The characters of the story are all unique and interesting in their own ways, and Shahrzad as one of the main characters of the story was, in a word, remarkable. Shazi is just so brave and fierce and clever, and you’ll never tire from reading about her in her points of view. She’s a badass calipha, and her character development in the novel is a sight to behold. She does everything she can to discover the reason behind all the previous queens’ deaths, and wonderfully develops her relationship with Khalid while she does so. Khalid, on the other hand, is very intriguing. He doesn’t talk much, but he’s deadly when called for. He might not show much emotion outright, but his way with words was just so beautiful that you’d think otherwise. He is very expressive about his feelings to Shazi when his guard is down, and he definitely isn’t the monster you’d think he is. Tariq, as the other main character in the story, was kind of annoying. When the story shifts to his point of view, I find him boring and I just want to get back to the palace already. I know that’s bad, but I just always want to see Khalid and Shazi’s relationship and I don’t want him ruining it. And some other characters namely, Jalal, was I think necessary to provide a bit of comic relief for the story, as well as someone who “pushes” Khalid for his feelings for Shazi, and Despina, who became Shazi’s best friend of some sort, also provided some of the lighter parts of the novel.

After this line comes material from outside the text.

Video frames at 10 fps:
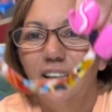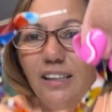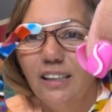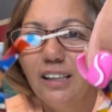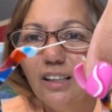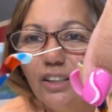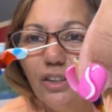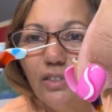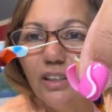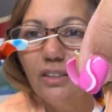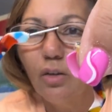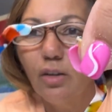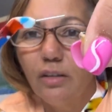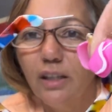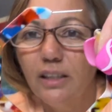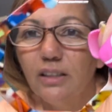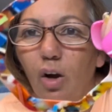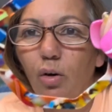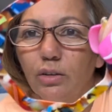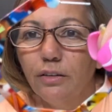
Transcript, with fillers: Look how cute these are. These are all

“Some things exist in our lives for but a brief moment. And we must let them go on to light another sky.”
And as for the plot of the story, which is just marvelous and mysterious and glorious, what I loved most were the stories told by Shazi within the story. It was that they were told for a purpose, and they were related to their current status, not told just for the sake of being told. These stories propelled the main plot forward, all the more adding to the angst between the two main characters. Other than that, there is a beautiful, beautiful build-up before we discover the reason why Khalid’s wives were needed to be killed. The mystery was constantly there, as well as the intrigue, that it felt a thousand emotions were surfacing when it was time for the big reveal. It was that you wouldn’t feel overwhelmed by the information you slowly discover, and that is another of the thousand reasons why I love this book.
“You are not weak. You are not indecisive. You are strong. Fierce. Capable beyond measure.”

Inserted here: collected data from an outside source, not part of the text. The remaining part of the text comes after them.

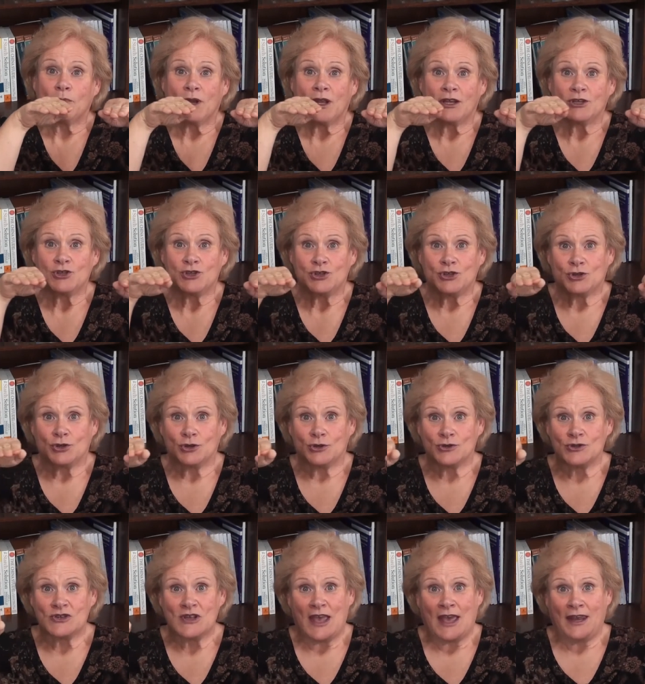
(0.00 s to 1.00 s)
blood
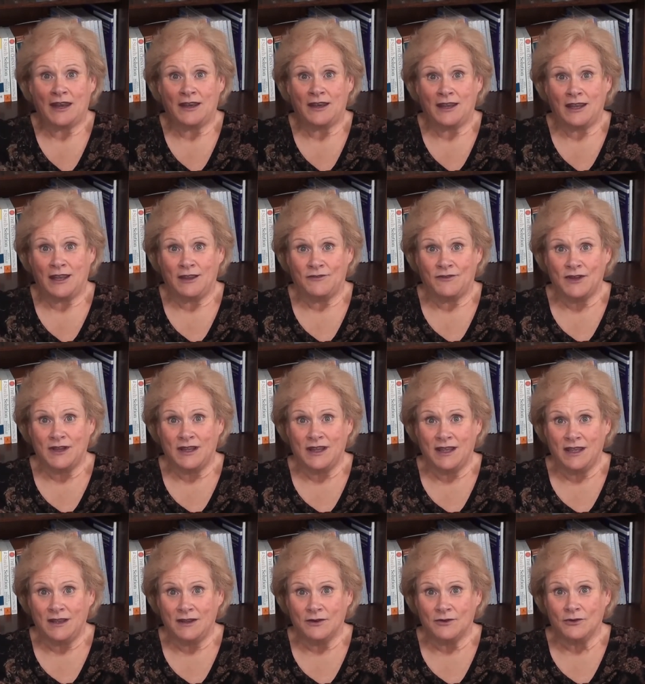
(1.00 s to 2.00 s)
sugars at an even
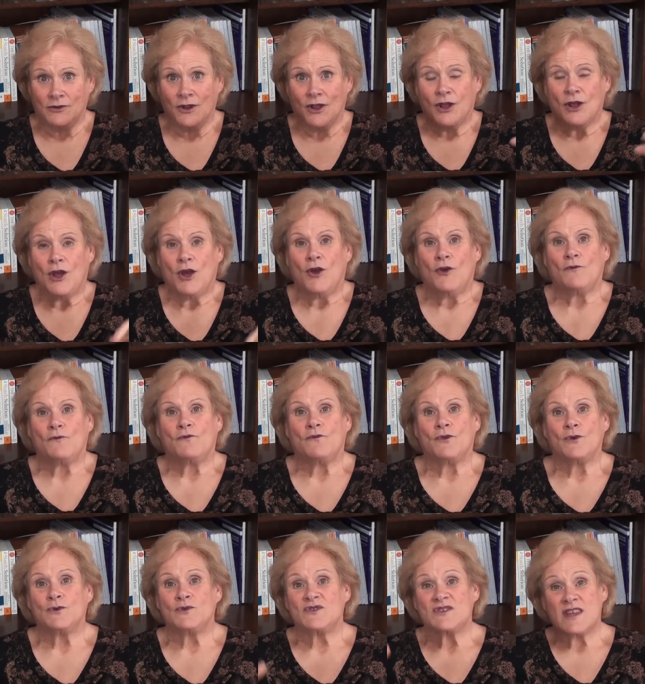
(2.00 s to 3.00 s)
keel.
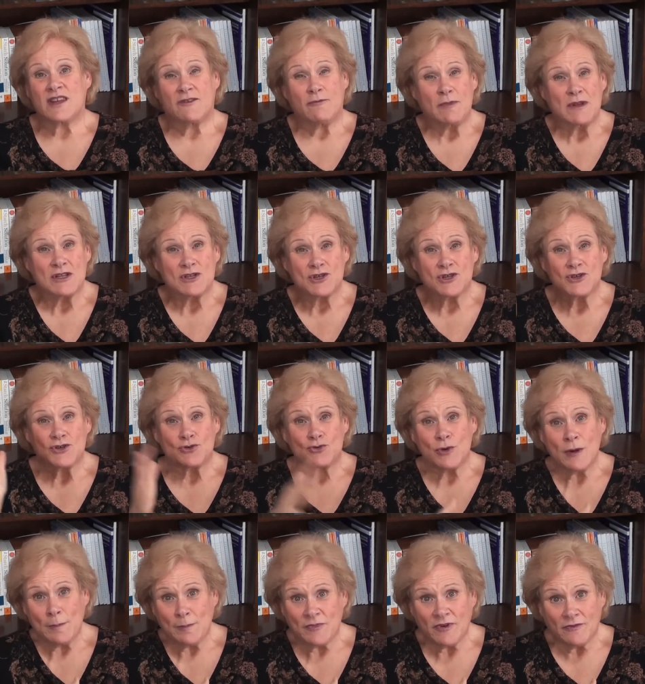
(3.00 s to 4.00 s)
Foods that have been
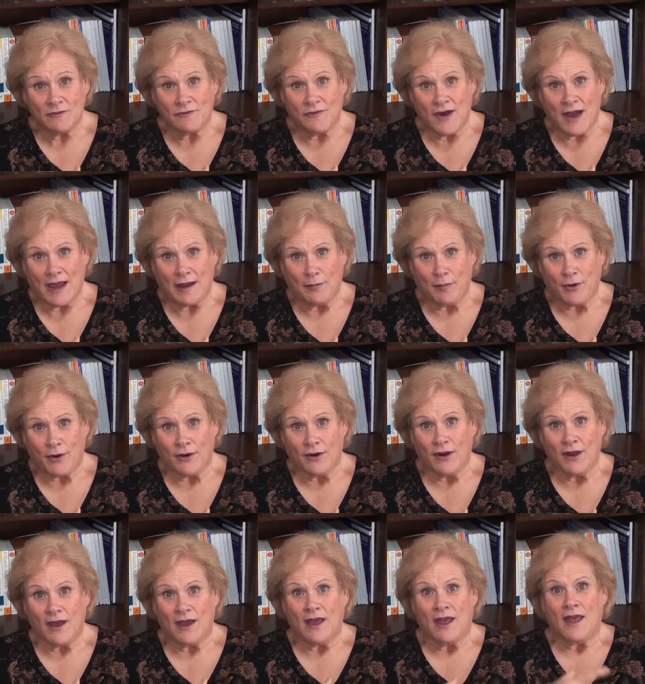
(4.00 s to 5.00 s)
stripped of
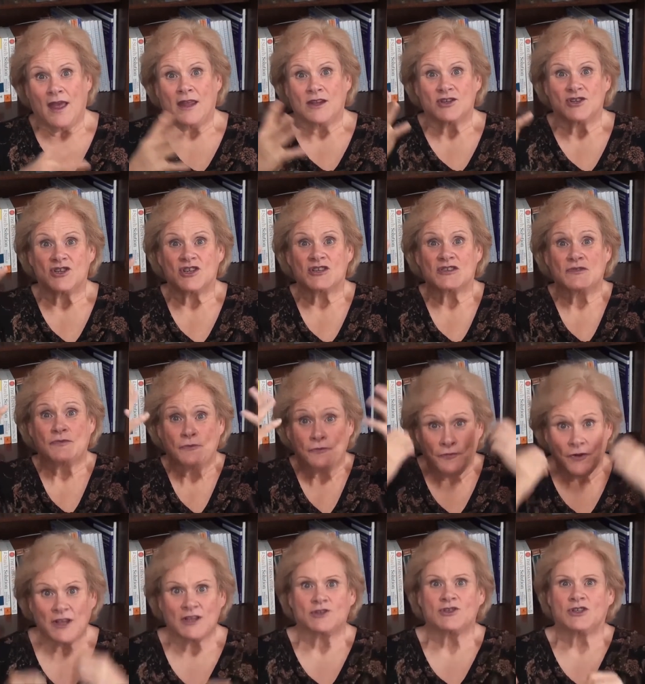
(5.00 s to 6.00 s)
fiber just
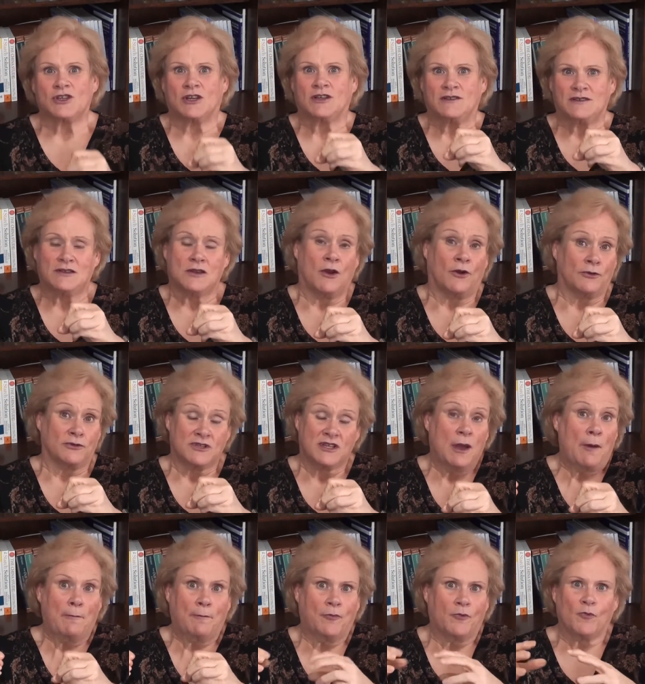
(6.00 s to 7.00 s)
flush or
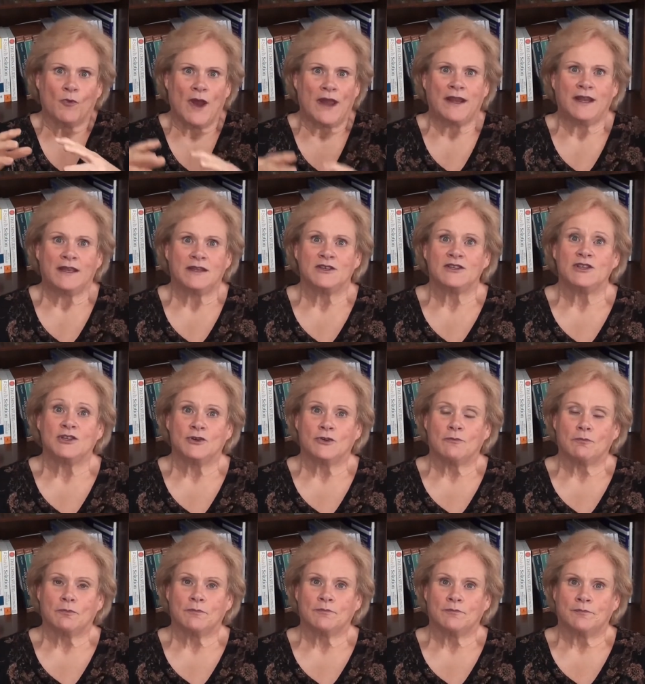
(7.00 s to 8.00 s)
dump right into
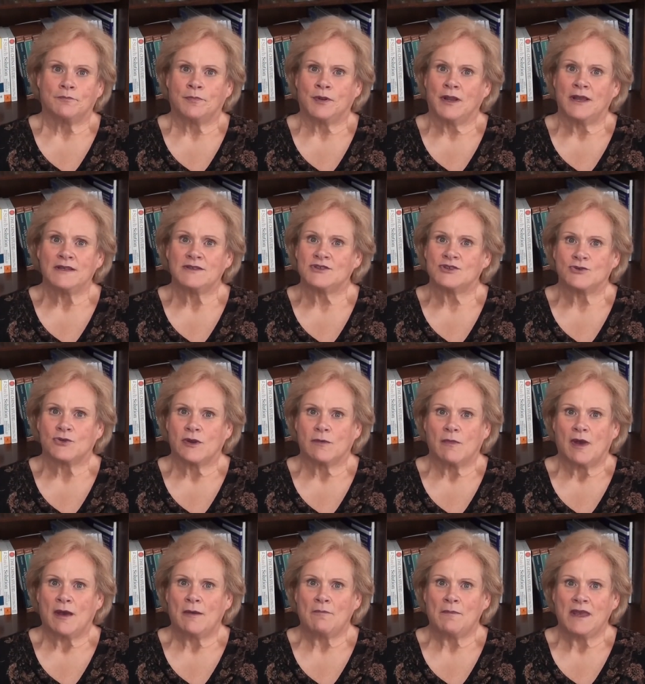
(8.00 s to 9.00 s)
your
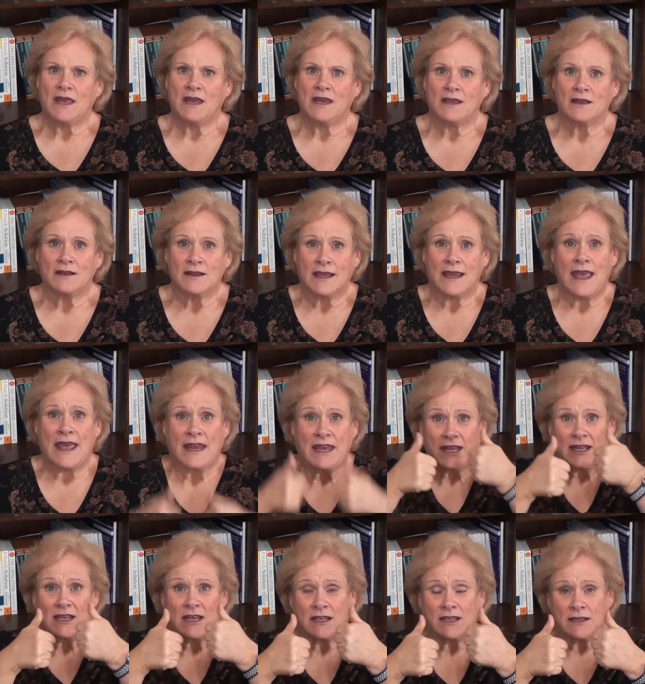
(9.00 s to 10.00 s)
bloodstream immediately and
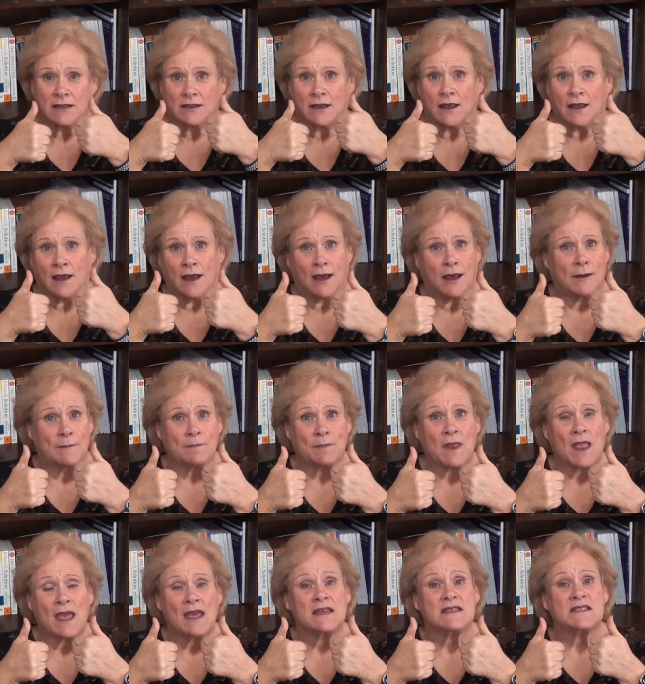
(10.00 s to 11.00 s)
it um,
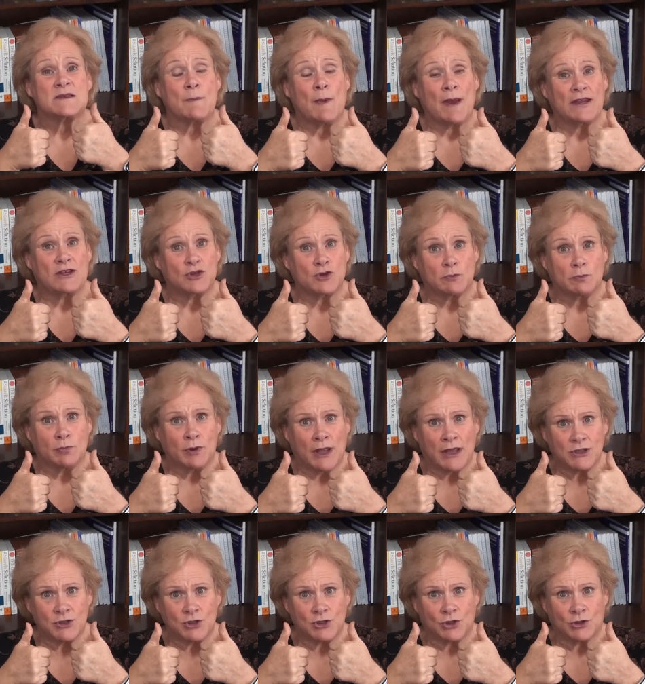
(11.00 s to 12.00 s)
spikes your
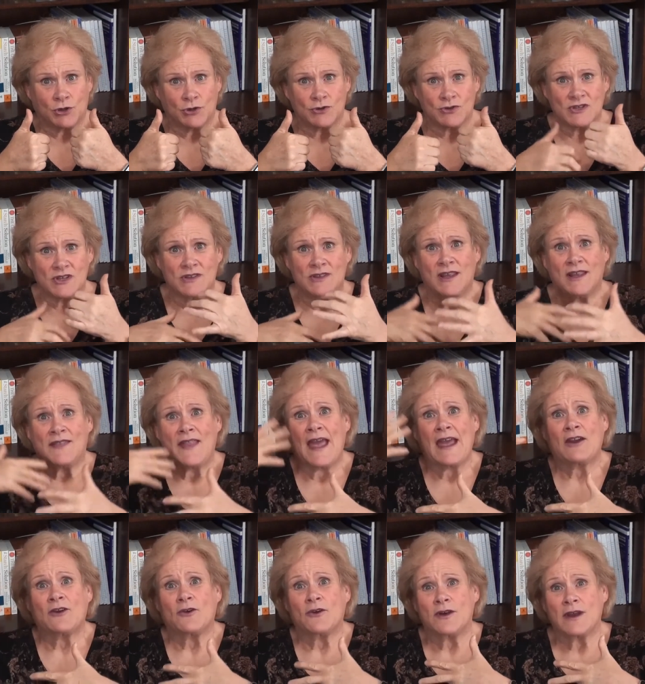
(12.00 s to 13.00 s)
blood sugars. And then
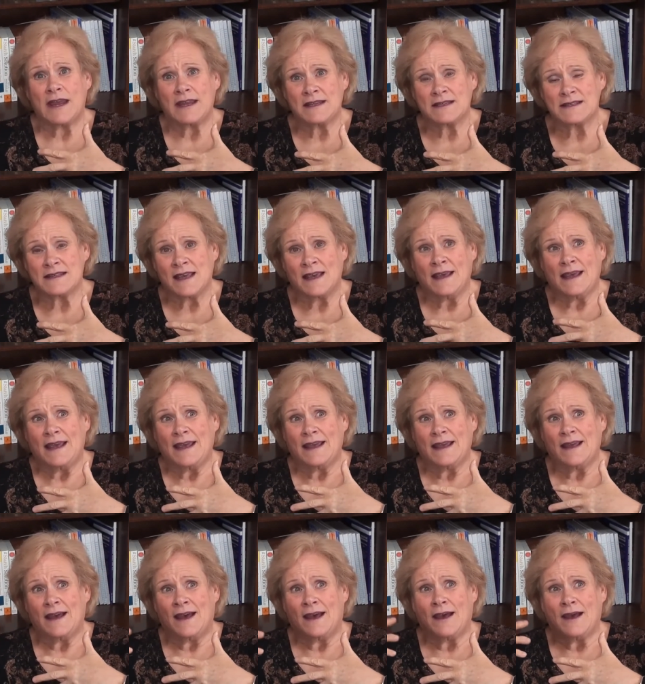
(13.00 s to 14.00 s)
that creates,
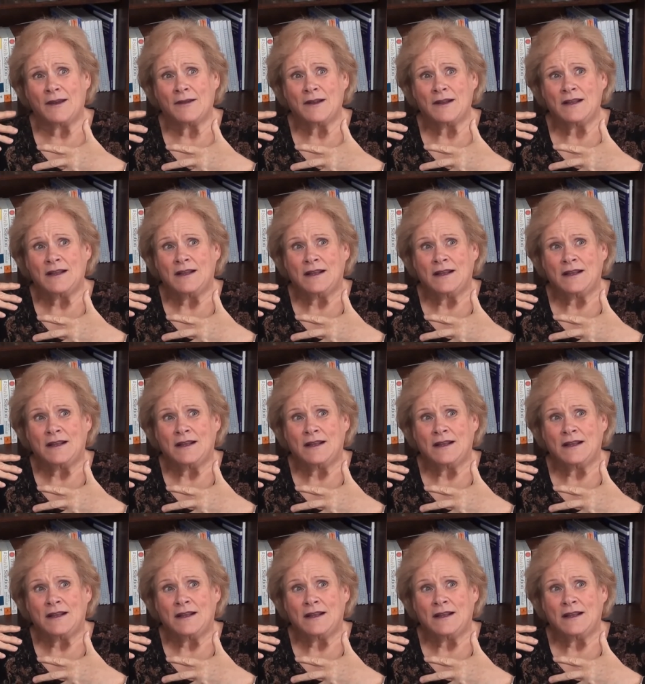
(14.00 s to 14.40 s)
uh,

Overall, The Wrath and the Dawn proved to be an enthralling read, that it wouldn’t just feel right to let go of it once you start reading. The writing itself is beautiful, that when the characters and the plot were put into the mix, you’d just discover a splendid piece of literature you could hold in your hands. I recommend this book to those who love cultural , fantasy, political, and young adult reads. YOU HAVE TO READ THIS.
“You have a beautiful laugh. Like the promise of tomorrow.”
5 out of 5 stars!
Renée Ahdieh is a graduate of the University of North Carolina at Chapel Hill. In her spare time, she likes to dance salsa and collect shoes. She is passionate about all kinds of curry, rescue dogs, and college basketball. The first few years of her life were spent in a high-rise in South Korea; consequently, Renée enjoys having her head in the clouds. She lives in Charlotte, North Carolina, with her husband and their tiny overlord of a dog. She is the author of The Wrath and the Dawn.